This infographic dissects common methodological flaws in cross-sectional brain imaging studies, specifically critiquing claims about 'developing' brain sex differences without accounting for cohort effects, neuroplasticity, or proper AI validation.
Kuceyeski et al. (bioRxiv preprint, Feb 2026 — not peer reviewed) report that sex differences in brain connectivity are minimal in childhood but increase "drastically" at puberty and continue diverging through adulthood. They scanned 1,286 people aged 8–100 and used an AI tool (Krakencoder) to identify sex-linked connectivity patterns. Nature covered it enthusiastically. The methodology does not support the claims.
Cross-sectional data cannot show developmental trajectories
This study did not follow anyone over time. It took snapshots of different people at different ages and connected the dots. This design fundamentally confounds individual development with cohort effects and survivorship bias. The 70-year-olds in this study grew up in the 1950s with radically different nutrition, education, physical activity, environmental exposures, and gender socialization than the 10-year-olds measured in the 2020s. Older participants represent survival-enriched cohorts with systematically different health profiles.
Describing these cross-sectional age comparisons as showing how sex differences "evolve over the lifespan" is misleading. Only longitudinal studies following the same individuals through puberty and into adulthood can make such claims. This is a basic methodological distinction.
The brain mosaic problem
Joel et al. (2015) demonstrated that individual brains are heterogeneous mosaics of features — not internally consistent "male" or "female" types. This finding has been more robustly supported than strict dimorphism models. More critically, many reported sex differences in brain connectivity are eliminated when total brain volume is controlled for, suggesting allometric scaling — not sex itself — drives much of the variance. Men have larger brains on average; larger brains have different connectivity patterns regardless of sex.
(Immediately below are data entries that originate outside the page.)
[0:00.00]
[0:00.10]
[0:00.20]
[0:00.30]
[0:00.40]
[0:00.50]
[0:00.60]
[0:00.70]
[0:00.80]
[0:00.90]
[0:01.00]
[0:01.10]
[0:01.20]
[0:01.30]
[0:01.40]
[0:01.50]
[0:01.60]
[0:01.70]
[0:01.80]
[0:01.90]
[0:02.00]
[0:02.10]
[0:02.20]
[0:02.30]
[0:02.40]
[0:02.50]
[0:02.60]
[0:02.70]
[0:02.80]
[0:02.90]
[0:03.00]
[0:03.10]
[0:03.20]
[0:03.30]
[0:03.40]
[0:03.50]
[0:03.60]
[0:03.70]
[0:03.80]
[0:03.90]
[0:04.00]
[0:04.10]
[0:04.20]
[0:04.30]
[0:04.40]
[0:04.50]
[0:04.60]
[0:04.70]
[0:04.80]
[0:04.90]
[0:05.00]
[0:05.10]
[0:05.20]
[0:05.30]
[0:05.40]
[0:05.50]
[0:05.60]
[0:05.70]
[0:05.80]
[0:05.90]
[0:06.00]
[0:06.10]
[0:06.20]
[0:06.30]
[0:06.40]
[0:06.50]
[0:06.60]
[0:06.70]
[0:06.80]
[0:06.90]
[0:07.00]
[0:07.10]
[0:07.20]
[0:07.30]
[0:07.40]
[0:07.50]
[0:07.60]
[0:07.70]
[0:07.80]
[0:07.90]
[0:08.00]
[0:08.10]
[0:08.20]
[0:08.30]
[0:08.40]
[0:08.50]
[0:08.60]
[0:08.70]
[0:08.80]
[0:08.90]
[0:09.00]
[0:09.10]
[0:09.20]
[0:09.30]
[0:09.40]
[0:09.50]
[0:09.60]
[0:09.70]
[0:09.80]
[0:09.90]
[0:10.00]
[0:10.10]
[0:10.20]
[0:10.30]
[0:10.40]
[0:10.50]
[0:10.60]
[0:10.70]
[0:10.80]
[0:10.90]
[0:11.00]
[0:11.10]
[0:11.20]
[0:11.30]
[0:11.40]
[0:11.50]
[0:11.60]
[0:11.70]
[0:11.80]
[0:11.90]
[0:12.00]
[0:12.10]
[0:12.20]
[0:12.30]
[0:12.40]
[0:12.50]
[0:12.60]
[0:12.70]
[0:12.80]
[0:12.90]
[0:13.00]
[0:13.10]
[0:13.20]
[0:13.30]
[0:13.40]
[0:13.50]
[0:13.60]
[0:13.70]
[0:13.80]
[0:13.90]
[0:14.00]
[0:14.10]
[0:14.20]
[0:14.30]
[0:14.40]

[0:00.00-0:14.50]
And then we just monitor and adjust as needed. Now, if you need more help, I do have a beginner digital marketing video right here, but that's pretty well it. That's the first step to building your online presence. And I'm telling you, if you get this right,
The actual percentage of variance in brain connectivity explained by sex, compared to age, brain volume, socioeconomic status, and education, is typically small. The study does not report this comparison, which would contextualize whether sex is a major or minor contributor relative to other factors.
The neuroplasticity confound is not a footnote — it is a validity crisis
Brain connectivity is shaped by experience through neuroplasticity. Men and women have systematically different life trajectories: physical activity patterns, occupational exposures, caregiving responsibilities, stress profiles, social roles, and daily cognitive demands. These experiential differences accumulate over decades.
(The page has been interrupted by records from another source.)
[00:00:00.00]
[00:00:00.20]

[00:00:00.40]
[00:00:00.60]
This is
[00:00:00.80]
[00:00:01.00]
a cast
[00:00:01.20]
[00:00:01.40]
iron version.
The study has no data on participants' gender identity, occupation, physical activity, or daily experience. It used sex assigned at birth. Without controlling for the neural signatures of gendered socialization, the study cannot distinguish biological sex effects from experience-driven connectivity differences. Finding that connectivity diverges increasingly after puberty — exactly when gender socialization intensifies — is equally consistent with socialization as with hormonal programming.
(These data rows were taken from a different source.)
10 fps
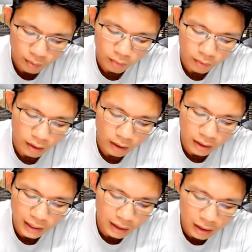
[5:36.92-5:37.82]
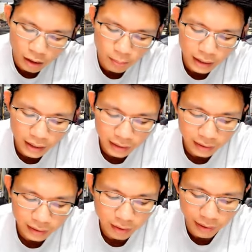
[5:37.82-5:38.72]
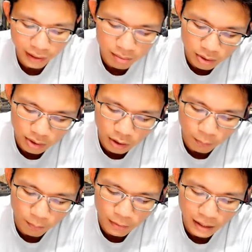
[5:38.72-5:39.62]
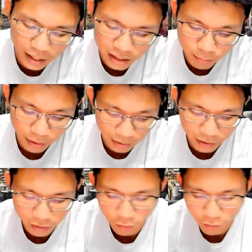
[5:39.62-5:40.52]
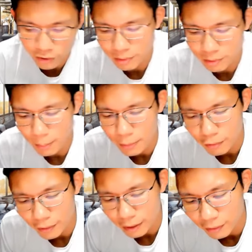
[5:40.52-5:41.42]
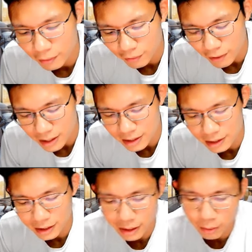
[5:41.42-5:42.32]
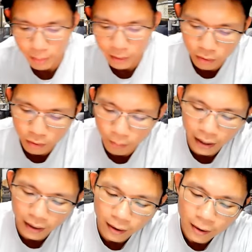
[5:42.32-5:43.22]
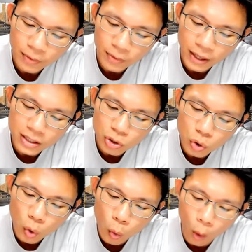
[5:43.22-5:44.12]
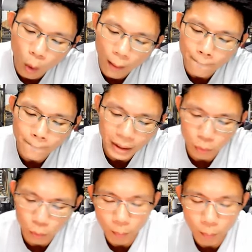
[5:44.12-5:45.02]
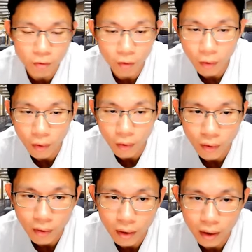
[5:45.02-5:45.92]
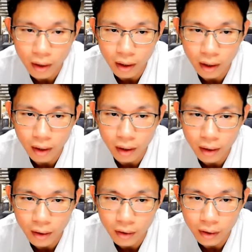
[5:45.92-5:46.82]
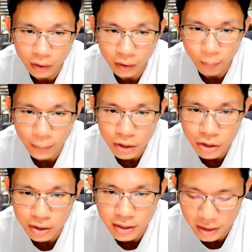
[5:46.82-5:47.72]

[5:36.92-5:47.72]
A little bit later when it comes to TOP expected. Of course, if they build faster, then it'll be good. But there is no one bedroom for Lentor Mansions.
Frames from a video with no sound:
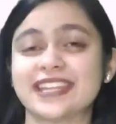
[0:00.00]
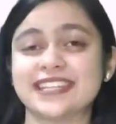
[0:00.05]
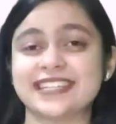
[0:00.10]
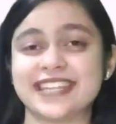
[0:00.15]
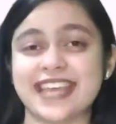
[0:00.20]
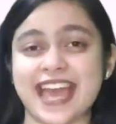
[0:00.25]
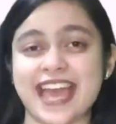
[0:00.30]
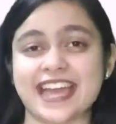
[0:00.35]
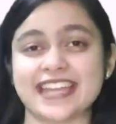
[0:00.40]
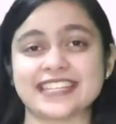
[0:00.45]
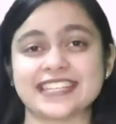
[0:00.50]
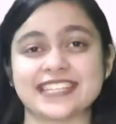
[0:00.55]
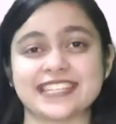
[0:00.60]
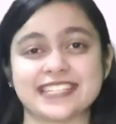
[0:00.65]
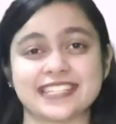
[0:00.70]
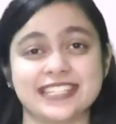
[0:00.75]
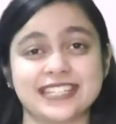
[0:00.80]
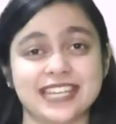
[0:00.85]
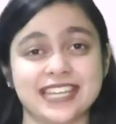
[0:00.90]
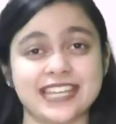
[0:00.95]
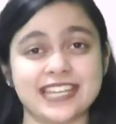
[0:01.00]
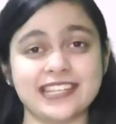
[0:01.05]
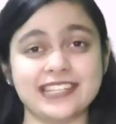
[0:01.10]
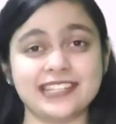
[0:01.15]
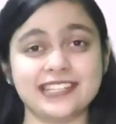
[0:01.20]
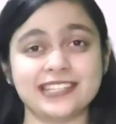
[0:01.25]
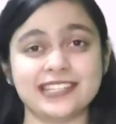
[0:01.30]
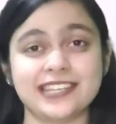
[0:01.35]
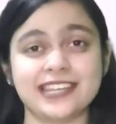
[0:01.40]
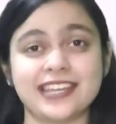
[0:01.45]
Dash
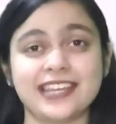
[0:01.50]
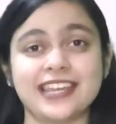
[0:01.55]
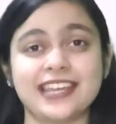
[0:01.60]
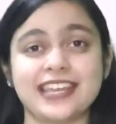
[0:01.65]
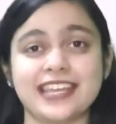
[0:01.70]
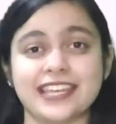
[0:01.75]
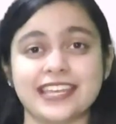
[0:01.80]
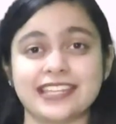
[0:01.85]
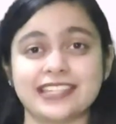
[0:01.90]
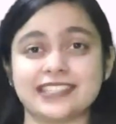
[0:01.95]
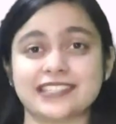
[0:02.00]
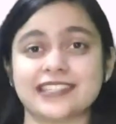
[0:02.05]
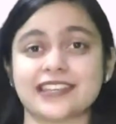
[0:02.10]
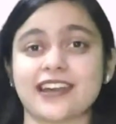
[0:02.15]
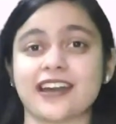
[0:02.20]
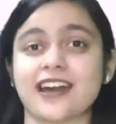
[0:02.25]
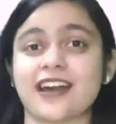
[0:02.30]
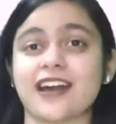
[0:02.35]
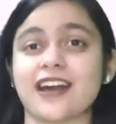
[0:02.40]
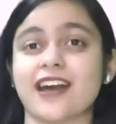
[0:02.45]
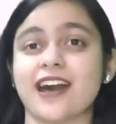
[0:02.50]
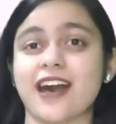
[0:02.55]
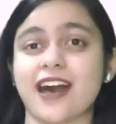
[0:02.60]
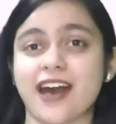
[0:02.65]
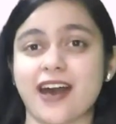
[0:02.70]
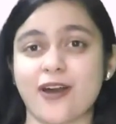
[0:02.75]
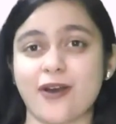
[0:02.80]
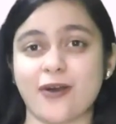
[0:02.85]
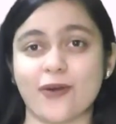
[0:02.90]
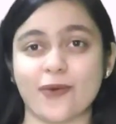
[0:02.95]
Tisch ist
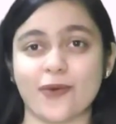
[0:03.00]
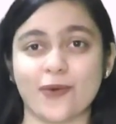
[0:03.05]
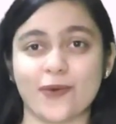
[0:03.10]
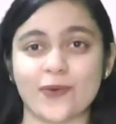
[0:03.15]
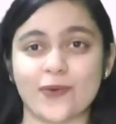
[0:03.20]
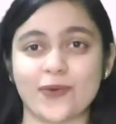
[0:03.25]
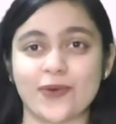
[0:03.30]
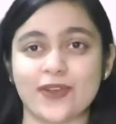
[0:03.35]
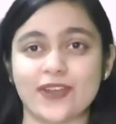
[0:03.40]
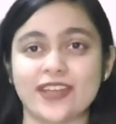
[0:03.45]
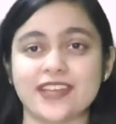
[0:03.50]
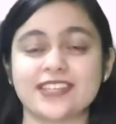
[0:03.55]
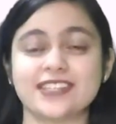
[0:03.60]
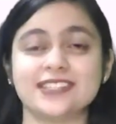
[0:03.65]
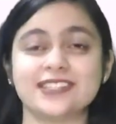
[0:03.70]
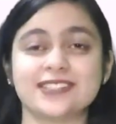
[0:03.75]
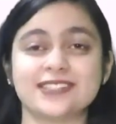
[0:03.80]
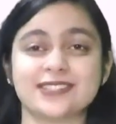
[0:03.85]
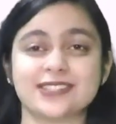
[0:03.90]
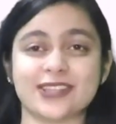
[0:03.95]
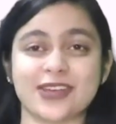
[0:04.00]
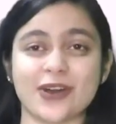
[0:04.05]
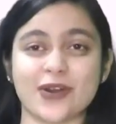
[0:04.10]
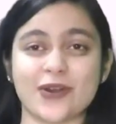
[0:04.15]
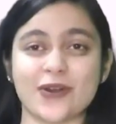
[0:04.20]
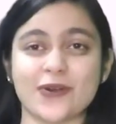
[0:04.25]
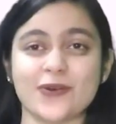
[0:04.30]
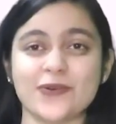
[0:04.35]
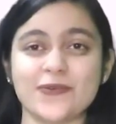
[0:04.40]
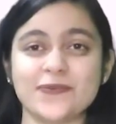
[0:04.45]
grau.
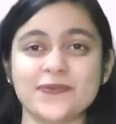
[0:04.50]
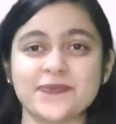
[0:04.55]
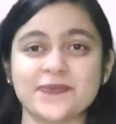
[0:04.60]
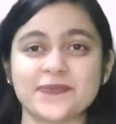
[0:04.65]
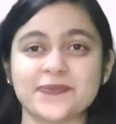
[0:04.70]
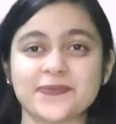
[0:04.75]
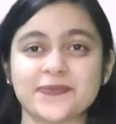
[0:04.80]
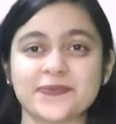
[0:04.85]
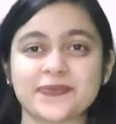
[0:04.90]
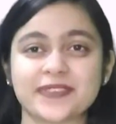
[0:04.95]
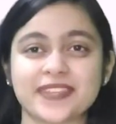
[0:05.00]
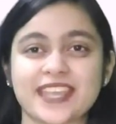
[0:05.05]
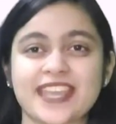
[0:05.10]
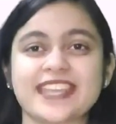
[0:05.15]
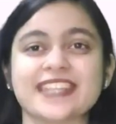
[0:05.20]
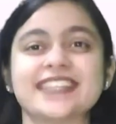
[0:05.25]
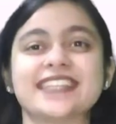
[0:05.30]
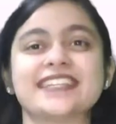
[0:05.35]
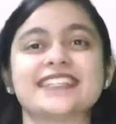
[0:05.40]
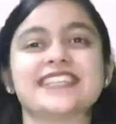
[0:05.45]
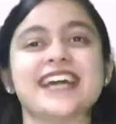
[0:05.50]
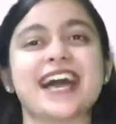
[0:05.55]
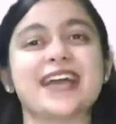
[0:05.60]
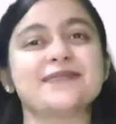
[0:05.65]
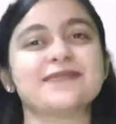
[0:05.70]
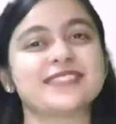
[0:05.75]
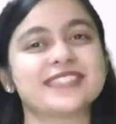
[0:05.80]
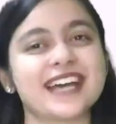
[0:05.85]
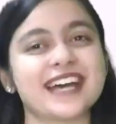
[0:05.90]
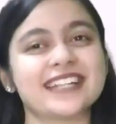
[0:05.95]
So, the
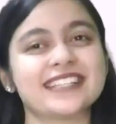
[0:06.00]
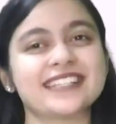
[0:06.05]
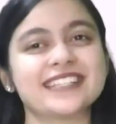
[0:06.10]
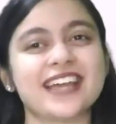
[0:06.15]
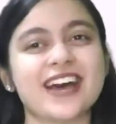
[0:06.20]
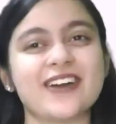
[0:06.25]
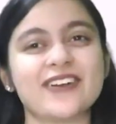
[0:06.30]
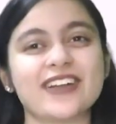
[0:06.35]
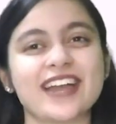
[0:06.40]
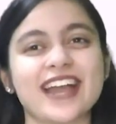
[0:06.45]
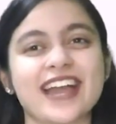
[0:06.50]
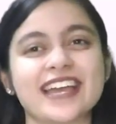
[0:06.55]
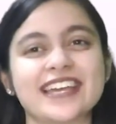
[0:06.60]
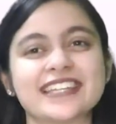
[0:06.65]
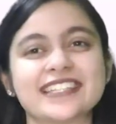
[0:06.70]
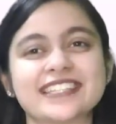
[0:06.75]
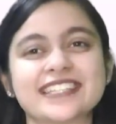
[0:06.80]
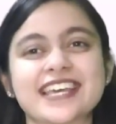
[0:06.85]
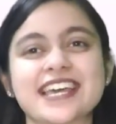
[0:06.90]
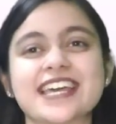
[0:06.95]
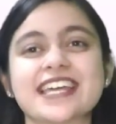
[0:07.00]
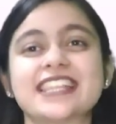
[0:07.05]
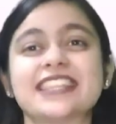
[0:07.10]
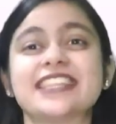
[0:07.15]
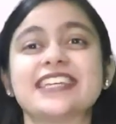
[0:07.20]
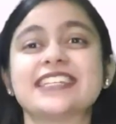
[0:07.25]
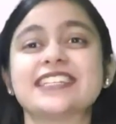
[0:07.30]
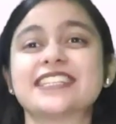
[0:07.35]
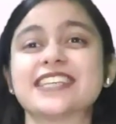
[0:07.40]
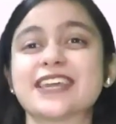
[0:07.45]
time starts now guys.
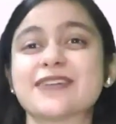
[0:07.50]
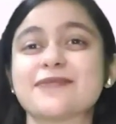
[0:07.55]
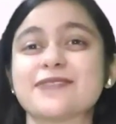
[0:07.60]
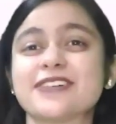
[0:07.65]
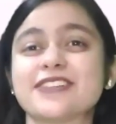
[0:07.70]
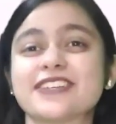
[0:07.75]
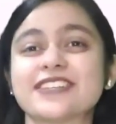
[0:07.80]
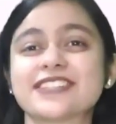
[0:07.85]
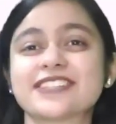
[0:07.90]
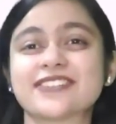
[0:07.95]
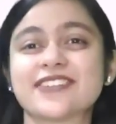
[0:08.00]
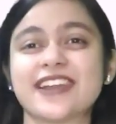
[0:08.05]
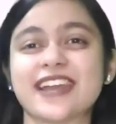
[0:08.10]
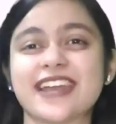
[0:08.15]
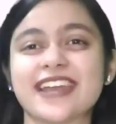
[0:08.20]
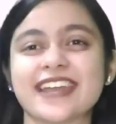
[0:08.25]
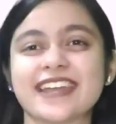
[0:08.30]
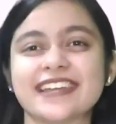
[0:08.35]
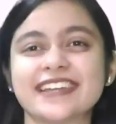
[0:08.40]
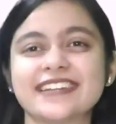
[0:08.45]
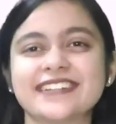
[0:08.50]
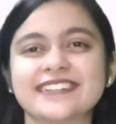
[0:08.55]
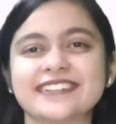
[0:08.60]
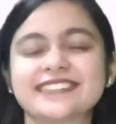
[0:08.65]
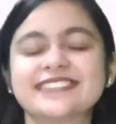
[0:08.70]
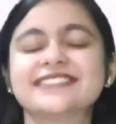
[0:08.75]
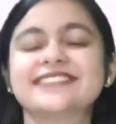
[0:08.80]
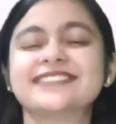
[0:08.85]
The table is grey.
Observed connectivity differences in youth may also reflect different rates of brain maturation between sexes (developmental tempo) rather than fixed dimorphic endpoints — a confound the cross-sectional design cannot resolve.
Krakencoder: unvalidated AI on small samples
AI classifiers can achieve high classification accuracy by aggregating many small, potentially noise-driven effects. With ~1,286 subjects, complex pattern recognition, and no apparent pre-registration, overfitting risk is substantial. High accuracy at classifying sex from brain scans does not prove biological dimorphism — the classifier may be learning sample-specific noise, head-size correlates, or socialization signatures. Without independent validation on external datasets, the claims are premature.
The depression extrapolation is reverse inference
The suggestion that stronger default mode network connectivity in women explains their higher depression rates is a textbook reverse inference error. Does DMN hyperconnectivity cause depression, or does depression/rumination produce hyperconnectivity? Without prospective longitudinal studies showing connectivity changes precede symptom onset, or intervention studies demonstrating causal manipulation (e.g., TMS targeting DMN reduces depression), this is correlation masquerading as mechanism.
Bottom line
The underlying question — how brain connectivity relates to sex and development — is legitimate and important. But a cross-sectional, non-peer-reviewed study with no experiential controls, an unvalidated AI tool, no brain-volume correction, and causal extrapolations to mental health does not answer it. The study describes age-stratified group averages in a convenience sample. Everything beyond that — developmental trajectories, hormonal causation, mental health mechanisms — is interpretive overreach.